▶ [EXERCISE BRIEF]: From the line containing "[0:00.00-0:01.00]" to the end of the records below, both included, every line should be repeated exactly; pictures should be dropped.

[Stored items]

==============================

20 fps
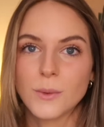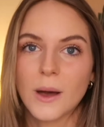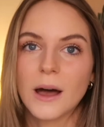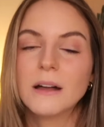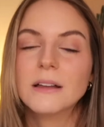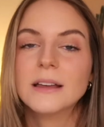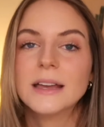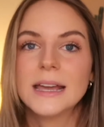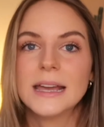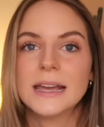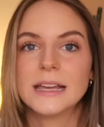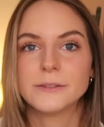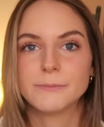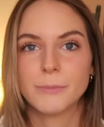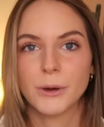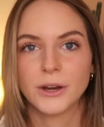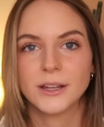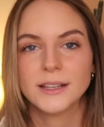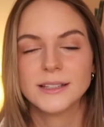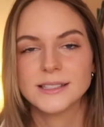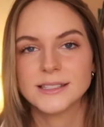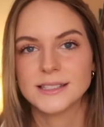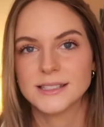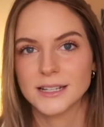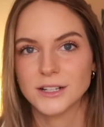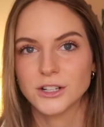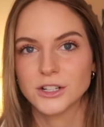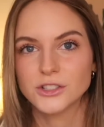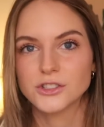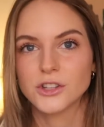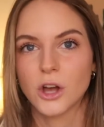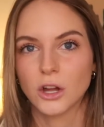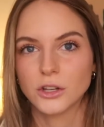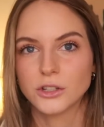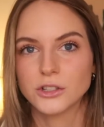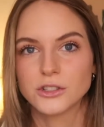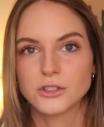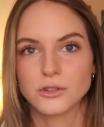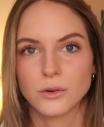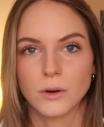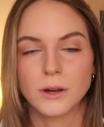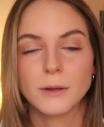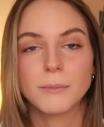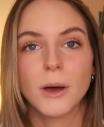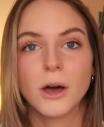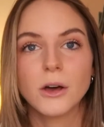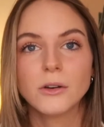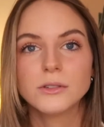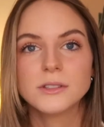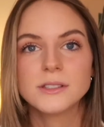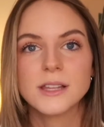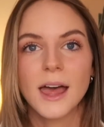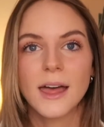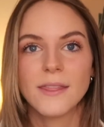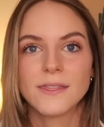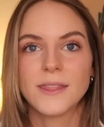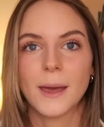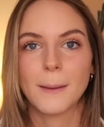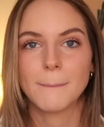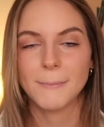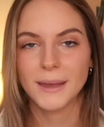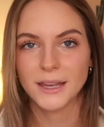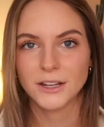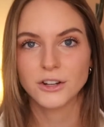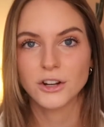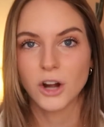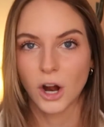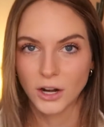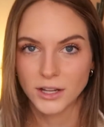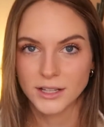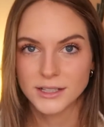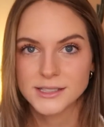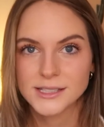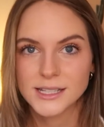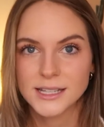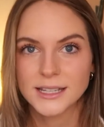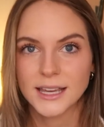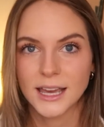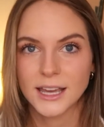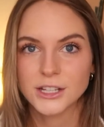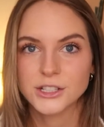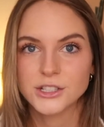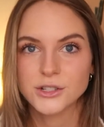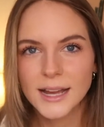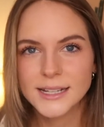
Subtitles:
well is putting stickers on your story posts that make your audience engage.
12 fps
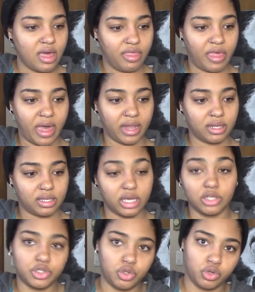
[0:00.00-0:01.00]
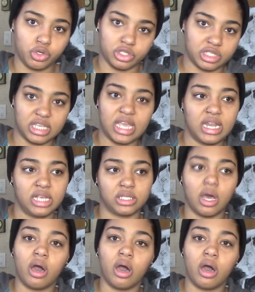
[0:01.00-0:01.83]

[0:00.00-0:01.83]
that tells you your skin is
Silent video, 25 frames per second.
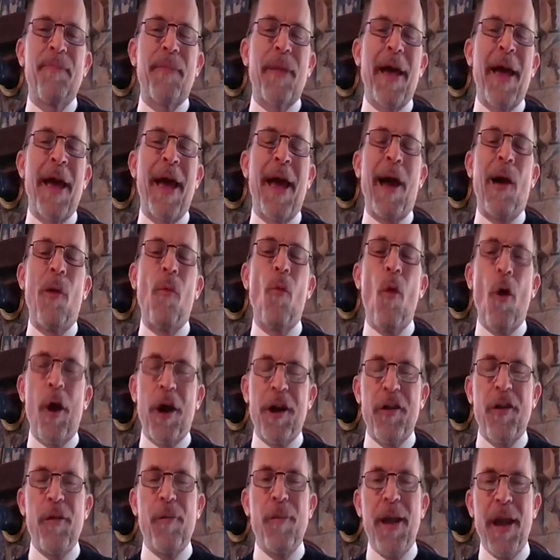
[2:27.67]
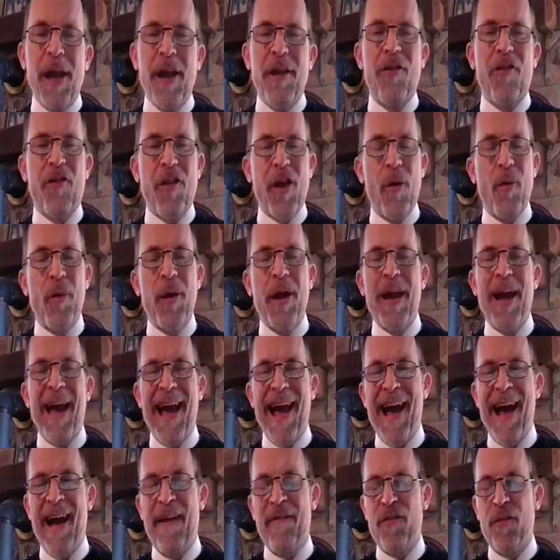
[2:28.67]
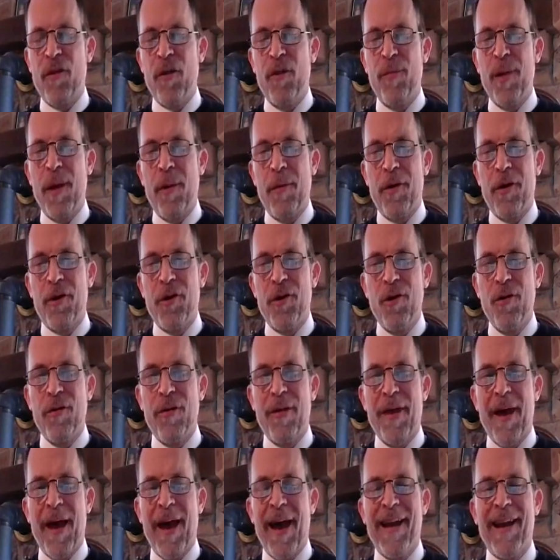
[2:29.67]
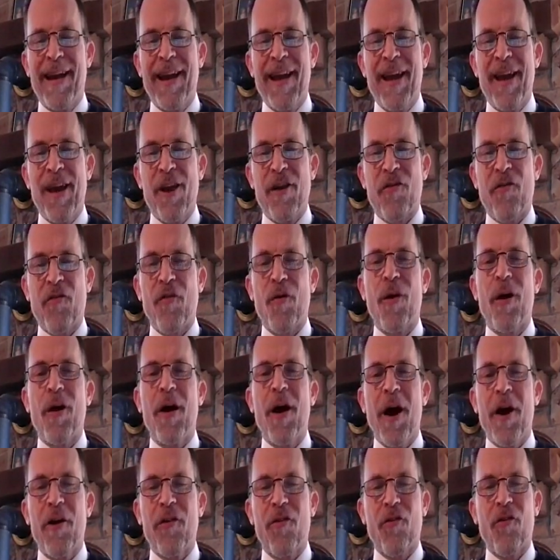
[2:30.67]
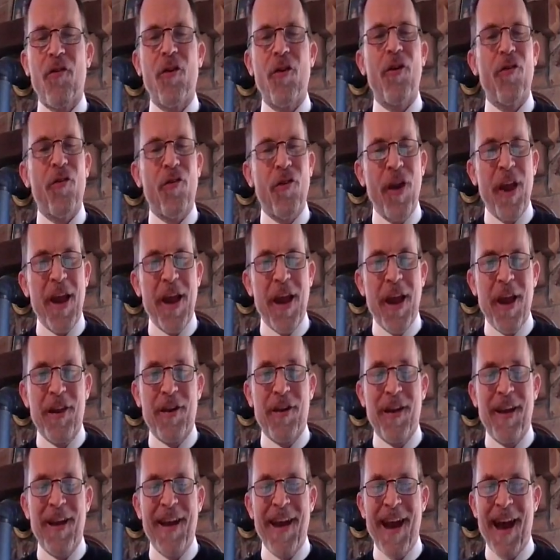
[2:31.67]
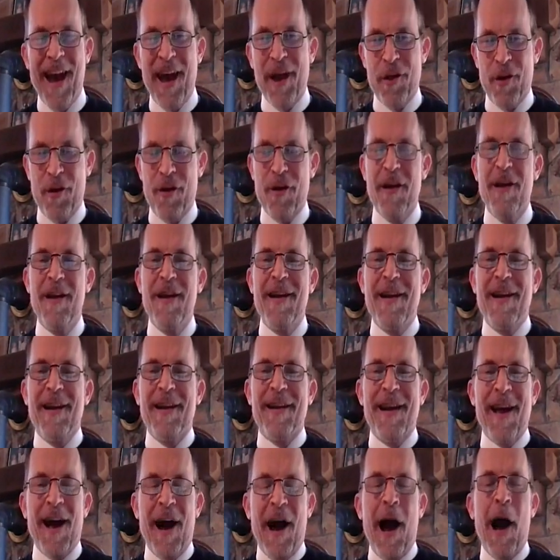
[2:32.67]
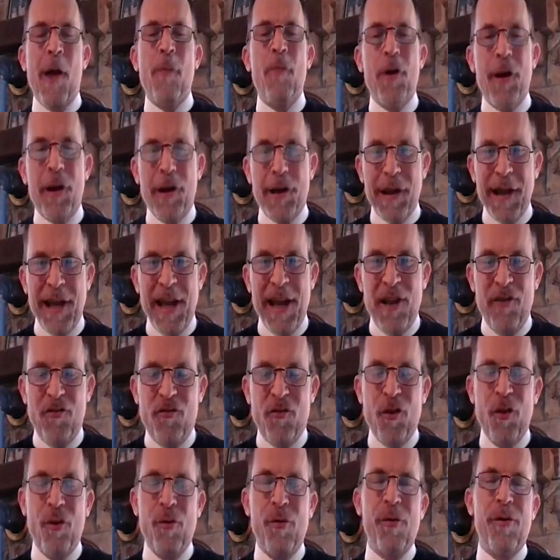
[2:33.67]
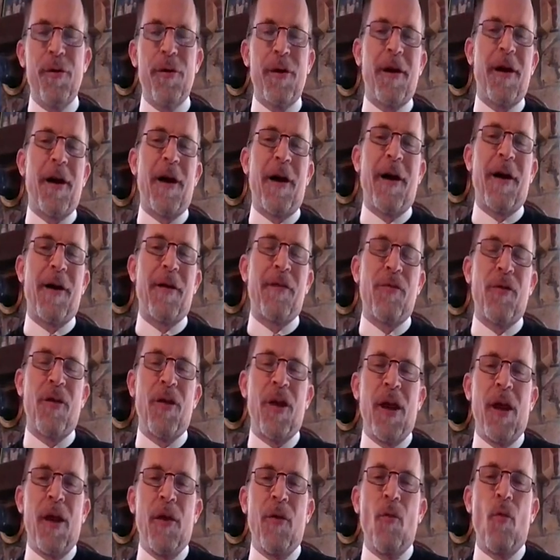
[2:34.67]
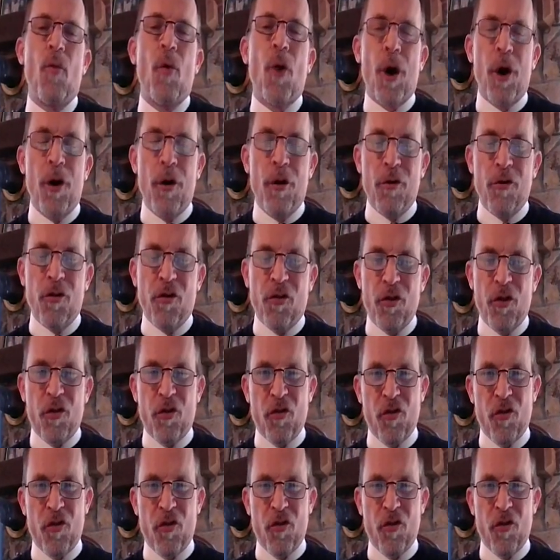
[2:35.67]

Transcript: And one of the means that we have to be able to do that is for us singing together. Now, I'm going to lead you the words to the song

==============================

▶ [YOUR SOLUTION]:
[0:00.00-0:01.00]
[0:01.00-0:01.83]

[0:00.00-0:01.83]
that tells you your skin is
Silent video, 25 frames per second.
[2:27.67]
[2:28.67]
[2:29.67]
[2:30.67]
[2:31.67]
[2:32.67]
[2:33.67]
[2:34.67]
[2:35.67]

Transcript: And one of the means that we have to be able to do that is for us singing together. Now, I'm going to lead you the words to the song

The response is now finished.